16Cet affaiblissement de la frontière entre fiction ludique et fiction narrative et au centre du dernier chapitre de l’essai, qui s’appuie sur les travaux des théoriciens les plus récents du jeu, comme ceux d’Olivier Caïra, pour interroger la porosité entre jeu et narration. Si les jouets « ne forment pas en soi des récits, ils désignent des récits possibles en renvoyant à des architextes identifiables » (p. 466) comme les fictions d’aventures ou de guerre, et sont donc mis à profit dans les stratégies marketing transmédiatiques.

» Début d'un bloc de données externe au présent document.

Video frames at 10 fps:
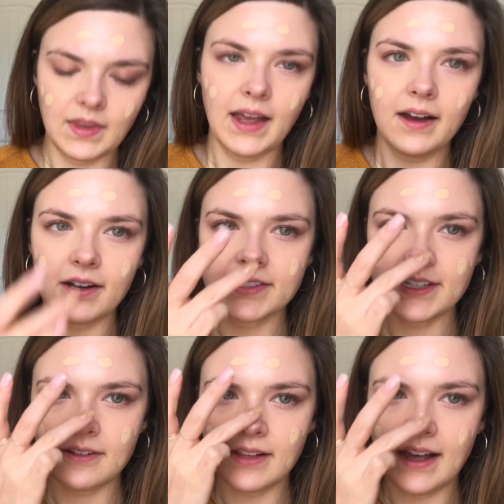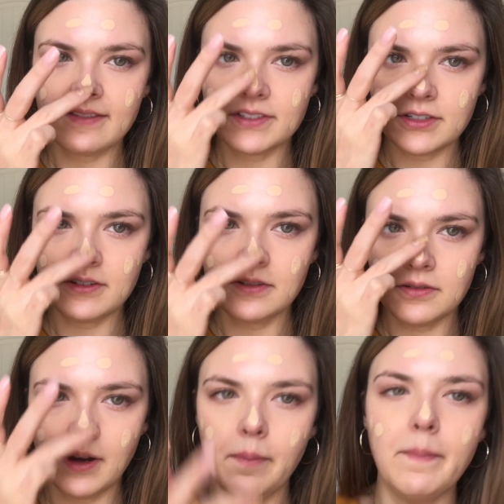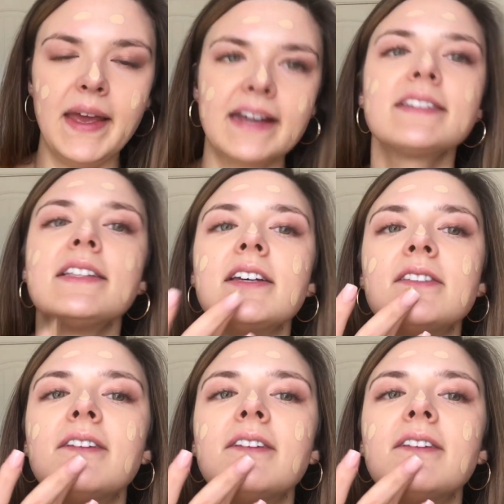I also love to mix this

Inversement, les gammes de jouet sont organisées en séries, comme si elles dépendaient d’un architexte (Playmobil, Lego, Barbie) et déclinées parfois en fictions narratives (films, dessins animés, livres). L’inclusion des fictions ludiques dans l’étude sur la sérialité se justifie pleinement lorsque l’auteur montre, enfin, les hybridations formelles qui existent entre fiction ludique et narrative : livres‑jeux, jeux de rôles, de cartes ou de figurines. Le paradoxe de cet univers transmédiatique, à la fois encyclopédique et fragmentaire, peut se ressaisir par l’image de la structure rhizomatique ; de fait, il déploie des séries de récits et fictions sans hiérarchie, et dont les ramifications (notamment via le phénomène des fanfictions) sont potentiellement infinies.


***

17C’est donc une étude qui fait toute sa place aux « objets laissés à la marge de l’analyse […] parce qu’ils ne correspondaient pas aux définitions canoniques de la littérature » (p. 496). Ce n’est pas là un vœu pieu, mais une conviction profonde à partir de laquelle se déploie une « poétique sérielle » ancrée dans un corpus imposant, diachronique mais analysé dans le détail. Si l’auteur reconnaît en conclusion qu’une « histoire de la sérialité » reste à écrire, cet essai délimite tout du moins une méthodologie et un arsenal théorique, qui, malgré la méfiance de l’auteur pour les approches abstraites, s’avère un outil précieux pour tous les chercheurs en cultures populaires.